### Problem
Your task is to return all of the entries below exactly, leaving out each picture.

### Task data
== Segment start ==

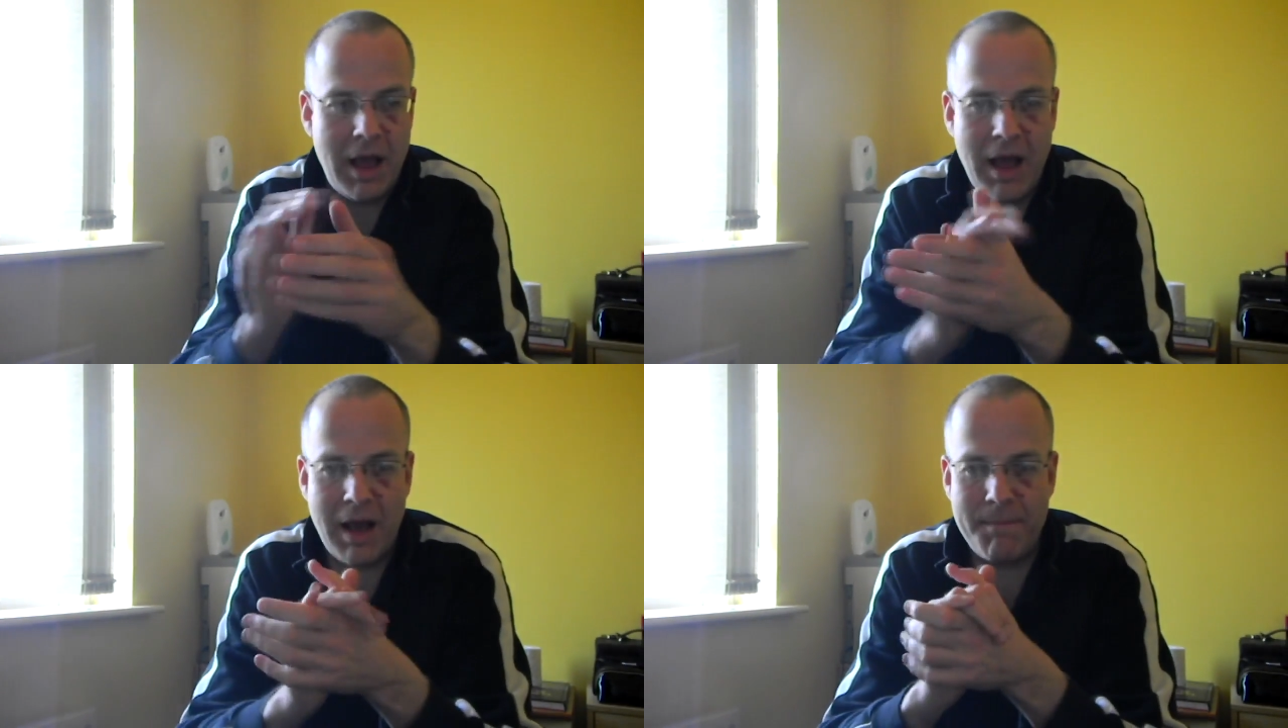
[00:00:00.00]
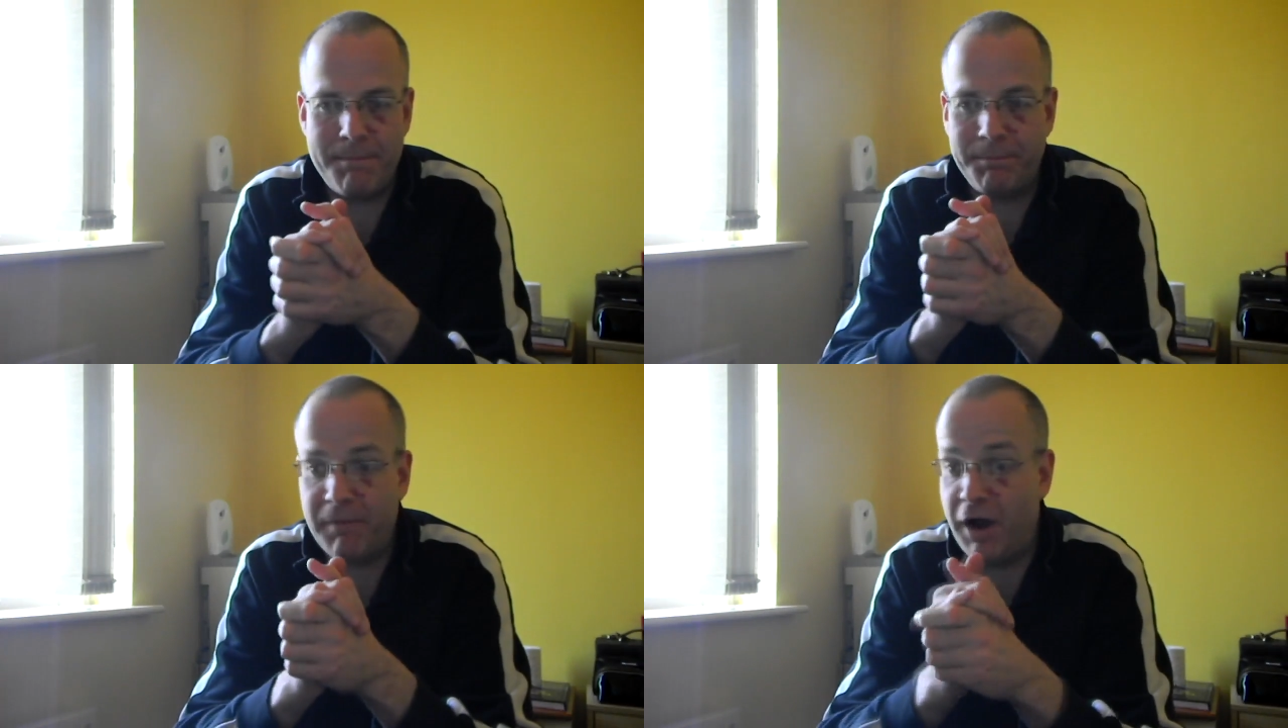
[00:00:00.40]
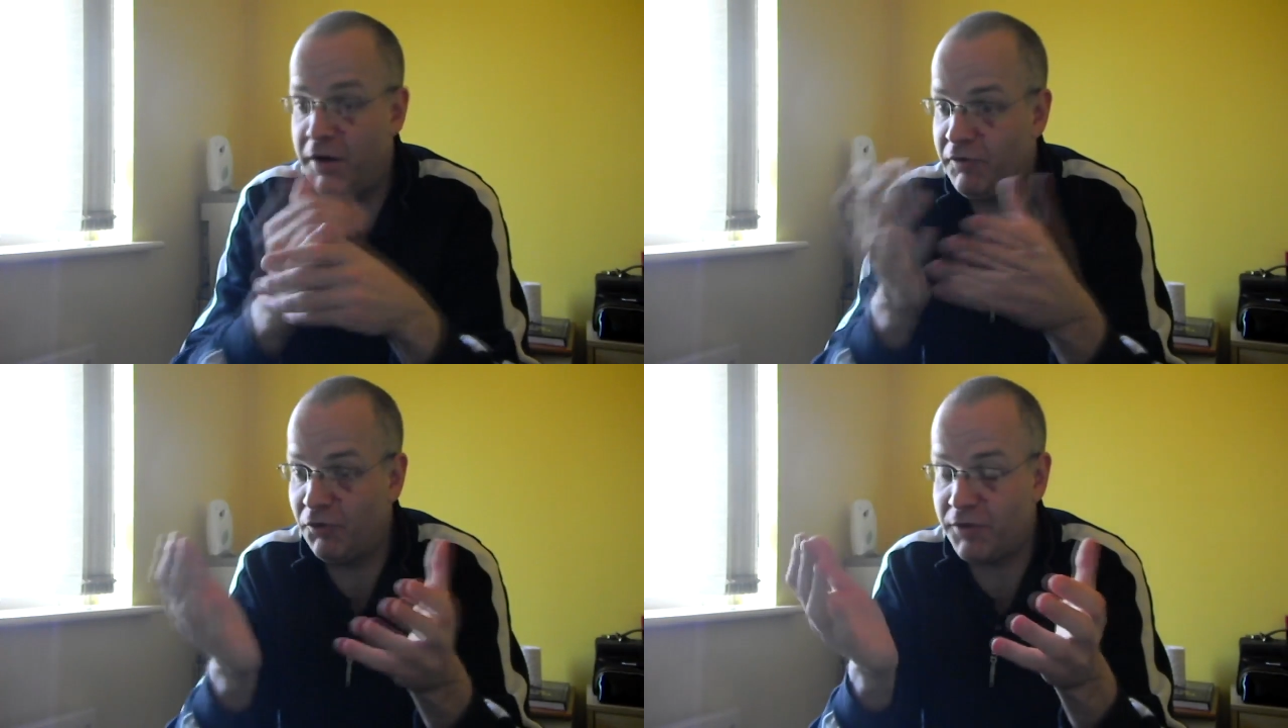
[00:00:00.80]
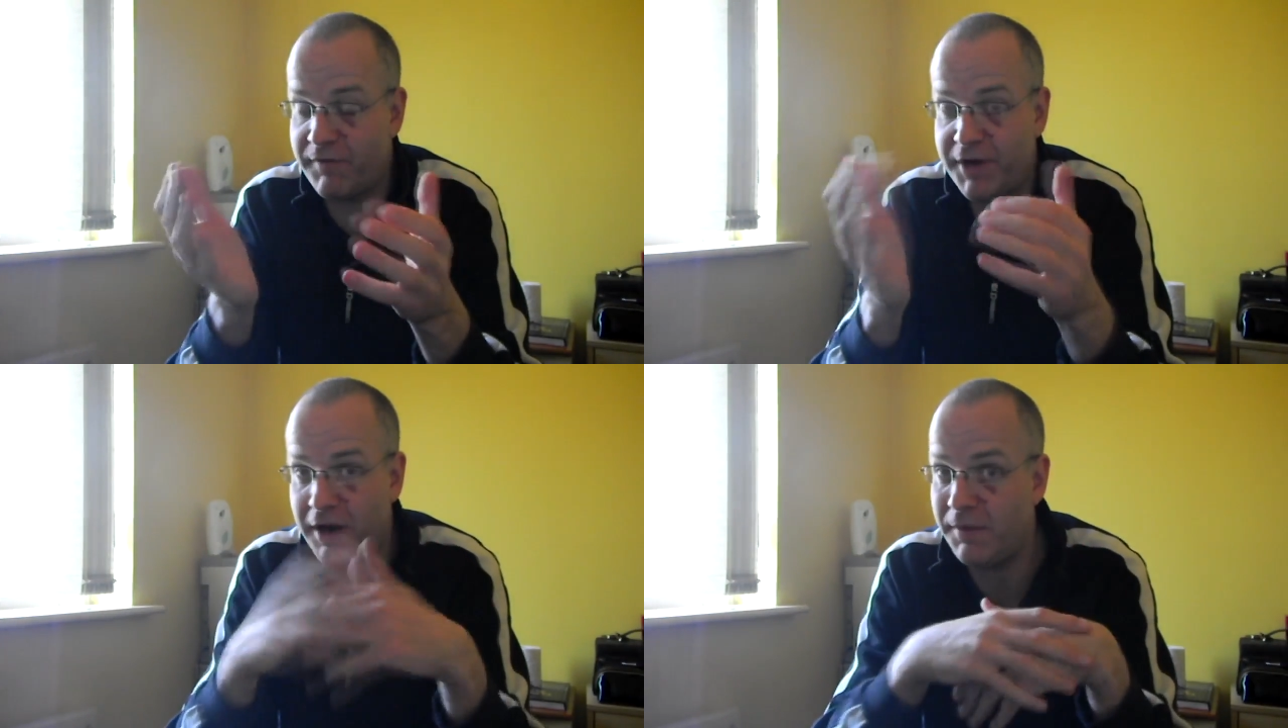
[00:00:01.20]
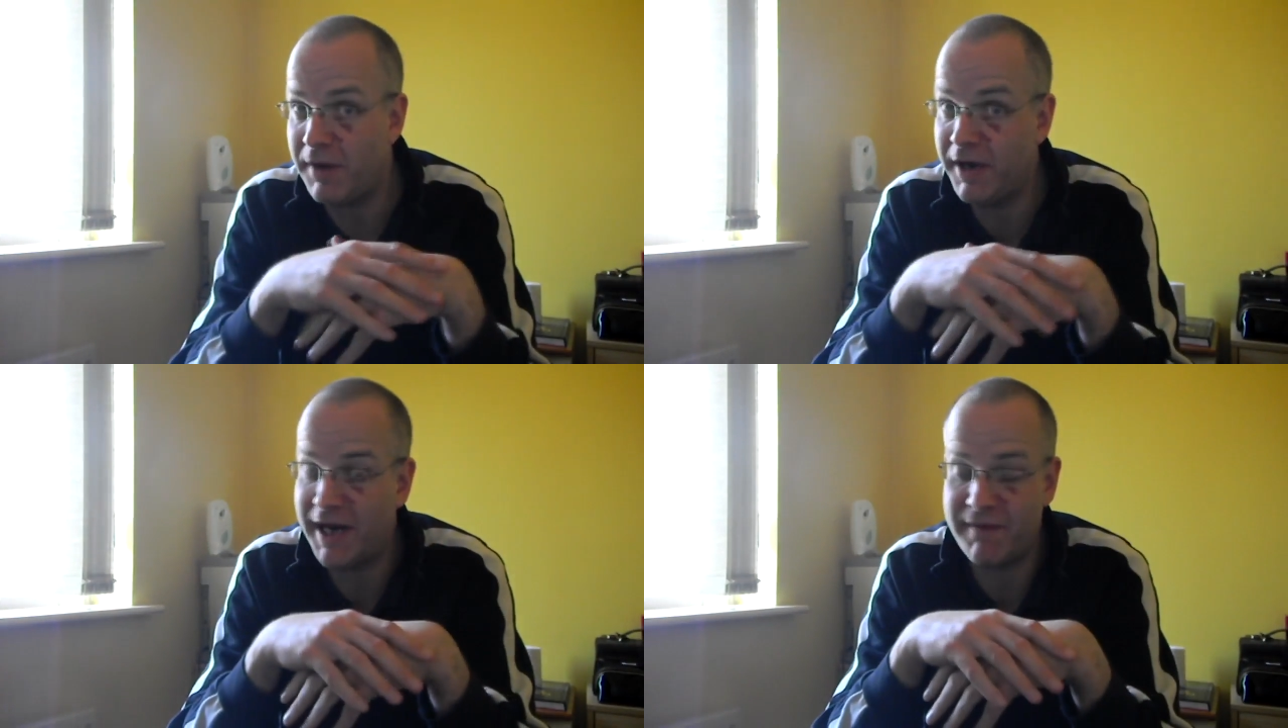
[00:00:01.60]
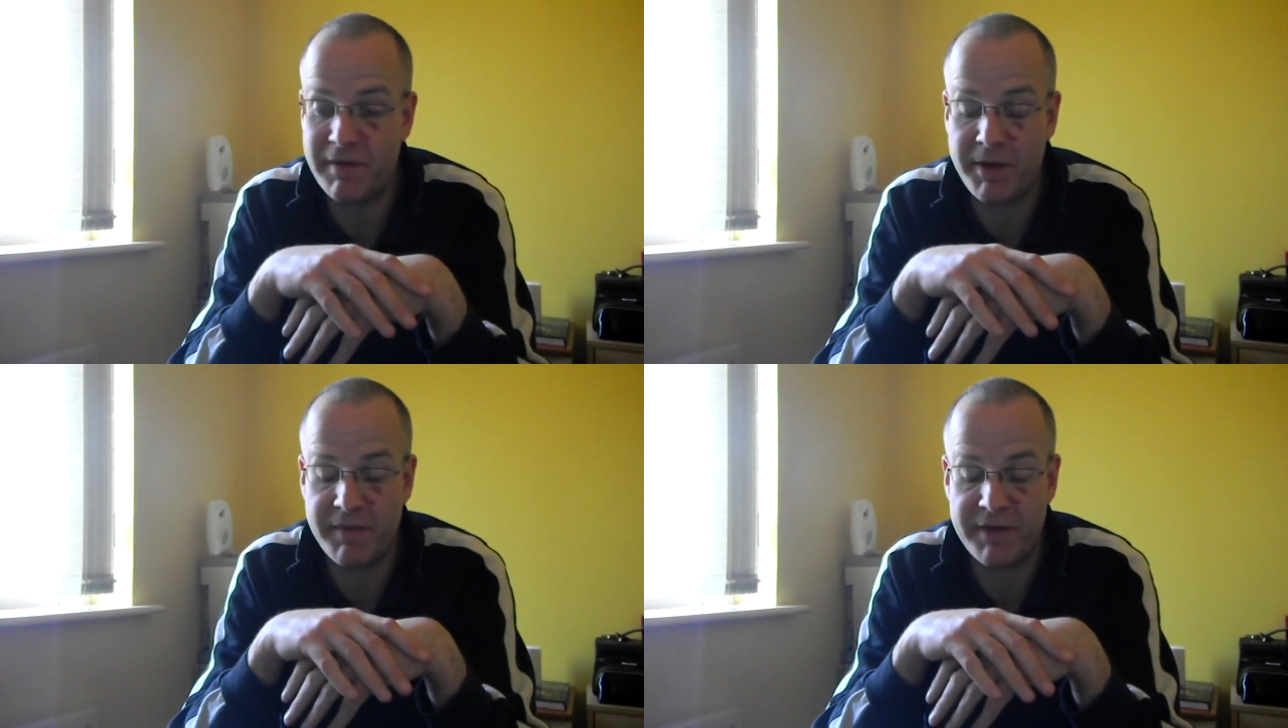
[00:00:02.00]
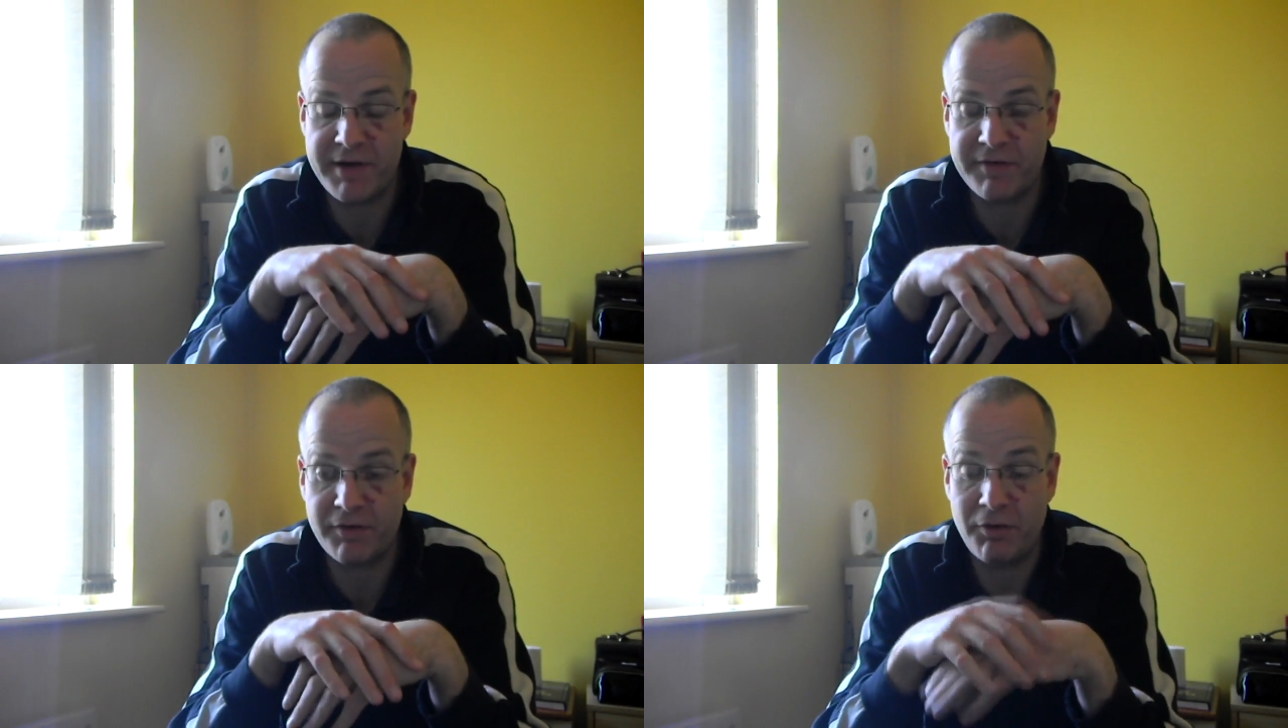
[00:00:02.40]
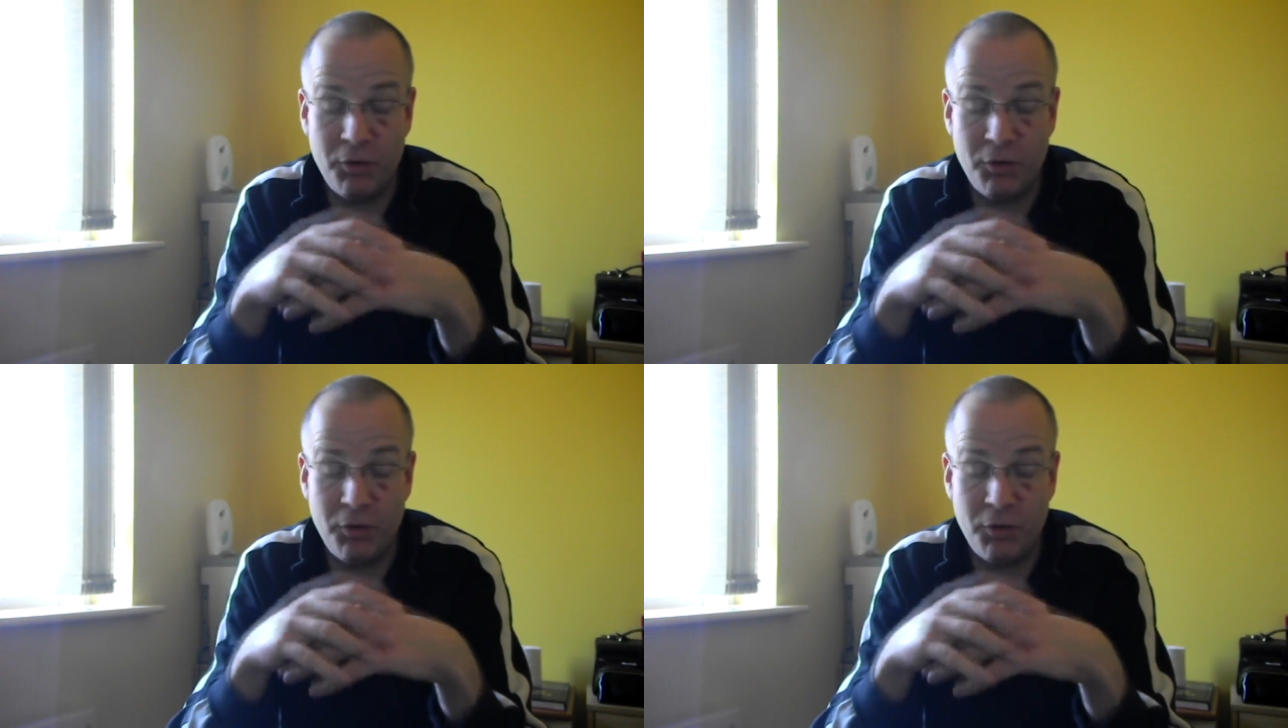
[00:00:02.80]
Hope you enjoyed the video. It gave you a bit of an insight,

== Segment end ==

### Solution
[00:00:00.00]
[00:00:00.40]
[00:00:00.80]
[00:00:01.20]
[00:00:01.60]
[00:00:02.00]
[00:00:02.40]
[00:00:02.80]
Hope you enjoyed the video. It gave you a bit of an insight,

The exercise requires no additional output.